▸ TRY IT: Restate word for word the lines below that run from the one holding "[00:00:00.40]" through the one holding "[00:00:02.70]", inclusive. Pictures don't belong in the copy.
--- PROVIDED DATA ---
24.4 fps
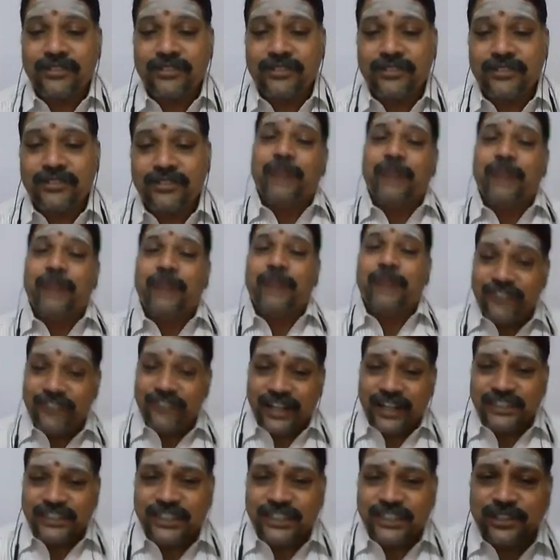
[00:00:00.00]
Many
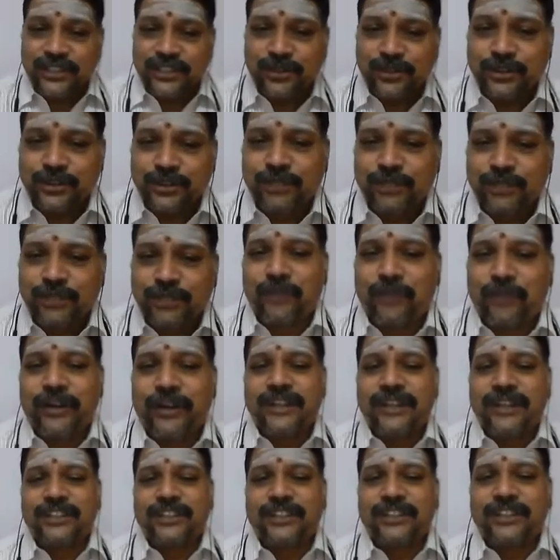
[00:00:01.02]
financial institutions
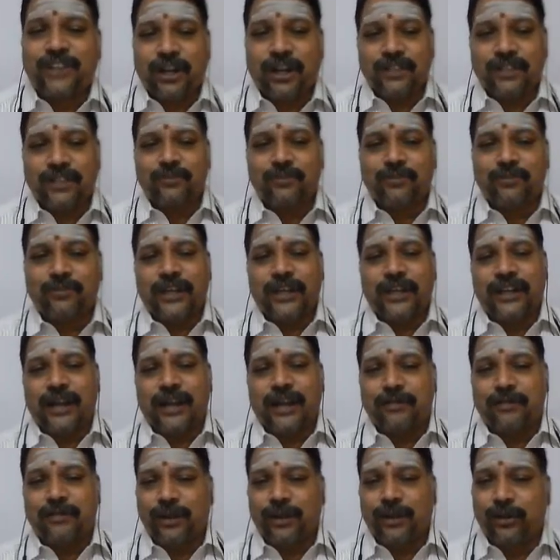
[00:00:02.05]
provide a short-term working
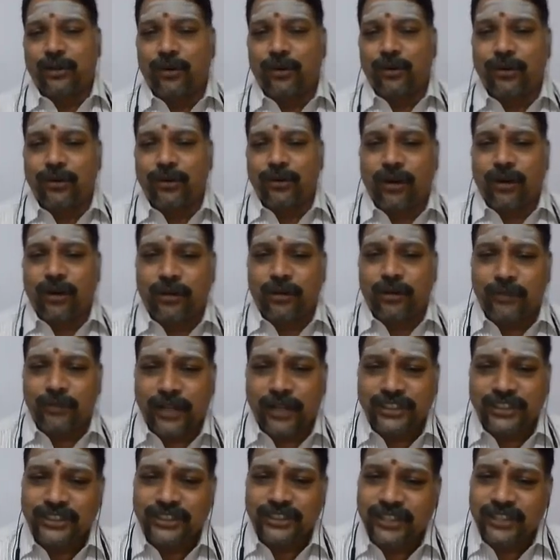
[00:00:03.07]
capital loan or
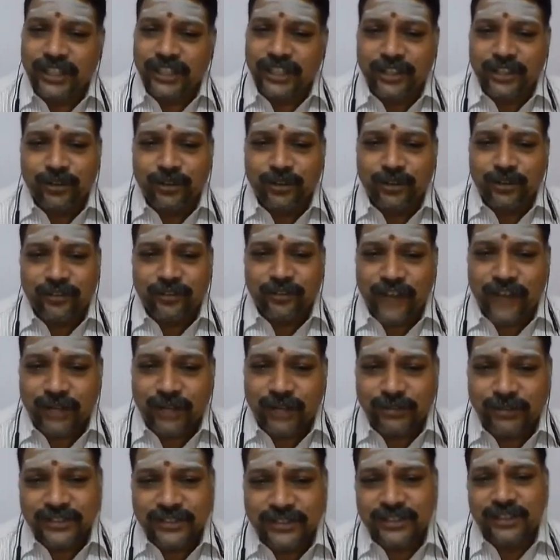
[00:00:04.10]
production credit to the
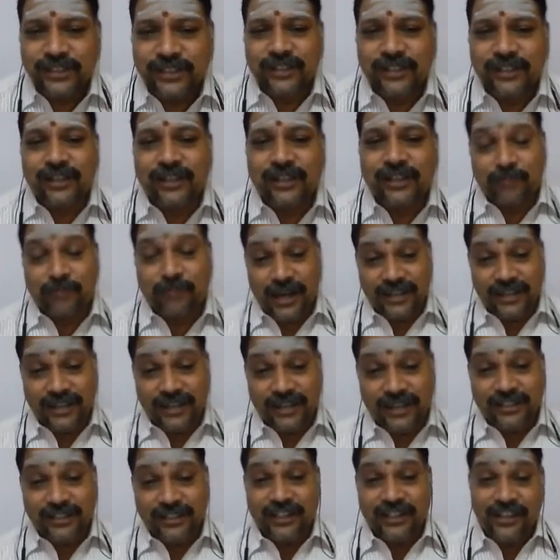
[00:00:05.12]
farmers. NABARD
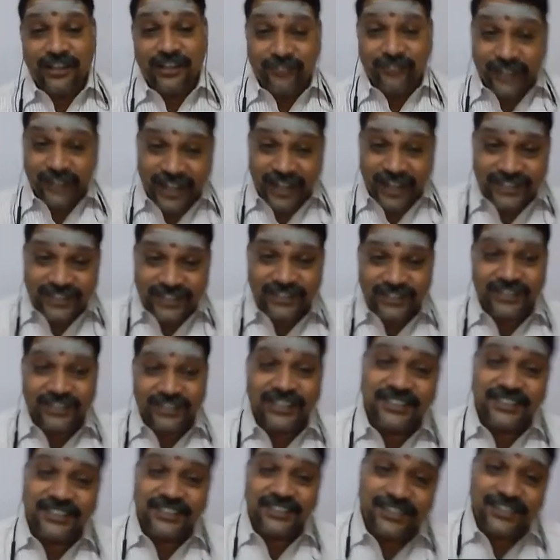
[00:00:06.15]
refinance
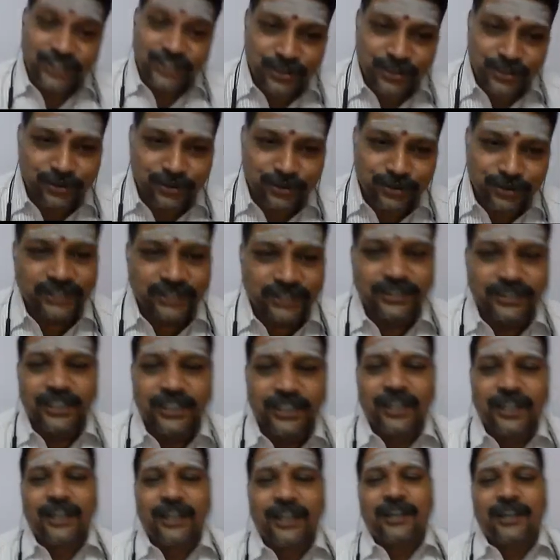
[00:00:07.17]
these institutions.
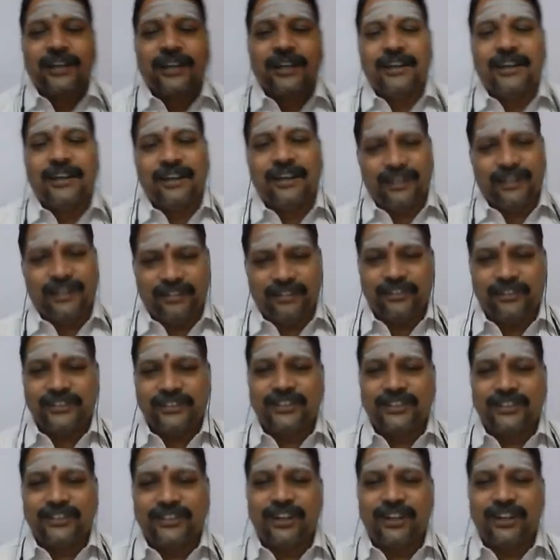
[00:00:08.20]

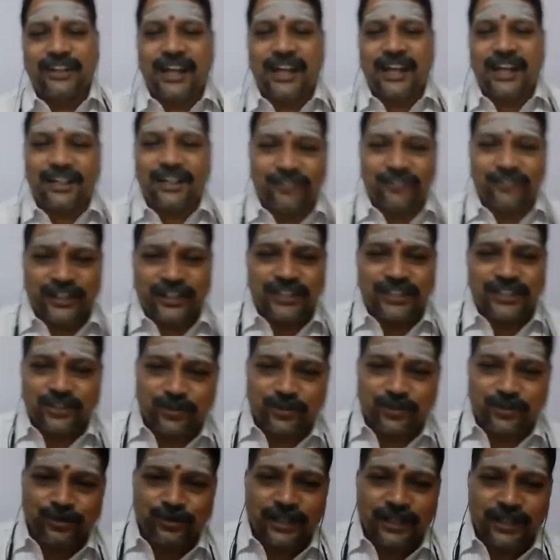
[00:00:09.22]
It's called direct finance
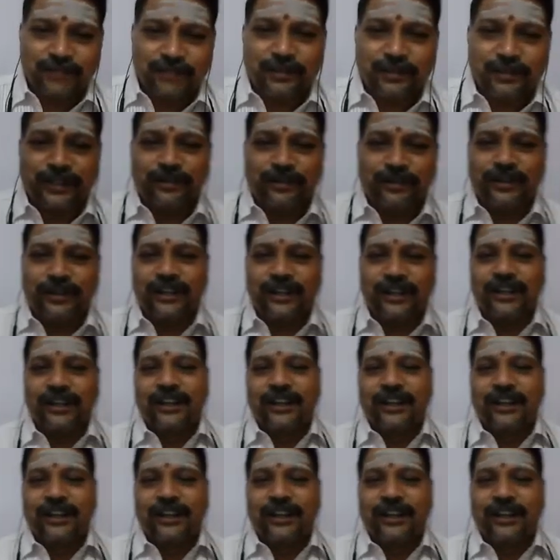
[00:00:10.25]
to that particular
---
--- PROVIDED DATA ---
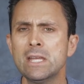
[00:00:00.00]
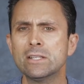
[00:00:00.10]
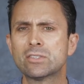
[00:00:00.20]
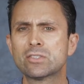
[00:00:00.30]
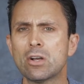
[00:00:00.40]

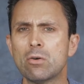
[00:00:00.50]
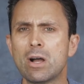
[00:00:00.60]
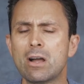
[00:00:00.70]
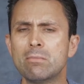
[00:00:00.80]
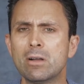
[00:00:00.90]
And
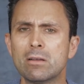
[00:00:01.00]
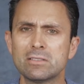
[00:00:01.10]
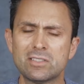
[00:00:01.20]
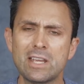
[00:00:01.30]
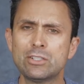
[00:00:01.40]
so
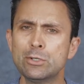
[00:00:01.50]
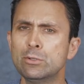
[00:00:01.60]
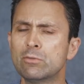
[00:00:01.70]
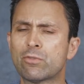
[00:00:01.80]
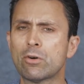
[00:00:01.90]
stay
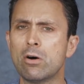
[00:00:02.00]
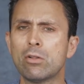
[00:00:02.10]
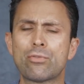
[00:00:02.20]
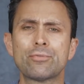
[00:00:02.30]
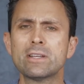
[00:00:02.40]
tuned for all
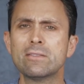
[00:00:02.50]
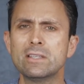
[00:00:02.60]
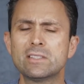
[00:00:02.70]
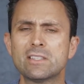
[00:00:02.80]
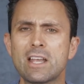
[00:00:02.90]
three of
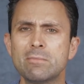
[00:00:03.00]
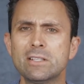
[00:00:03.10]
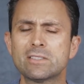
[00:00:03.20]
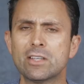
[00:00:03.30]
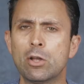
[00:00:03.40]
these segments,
---
▸ RESPONSE TO THE EXERCISE:
[00:00:00.40]

[00:00:00.50]
[00:00:00.60]
[00:00:00.70]
[00:00:00.80]
[00:00:00.90]
And
[00:00:01.00]
[00:00:01.10]
[00:00:01.20]
[00:00:01.30]
[00:00:01.40]
so
[00:00:01.50]
[00:00:01.60]
[00:00:01.70]
[00:00:01.80]
[00:00:01.90]
stay
[00:00:02.00]
[00:00:02.10]
[00:00:02.20]
[00:00:02.30]
[00:00:02.40]
tuned for all
[00:00:02.50]
[00:00:02.60]
[00:00:02.70]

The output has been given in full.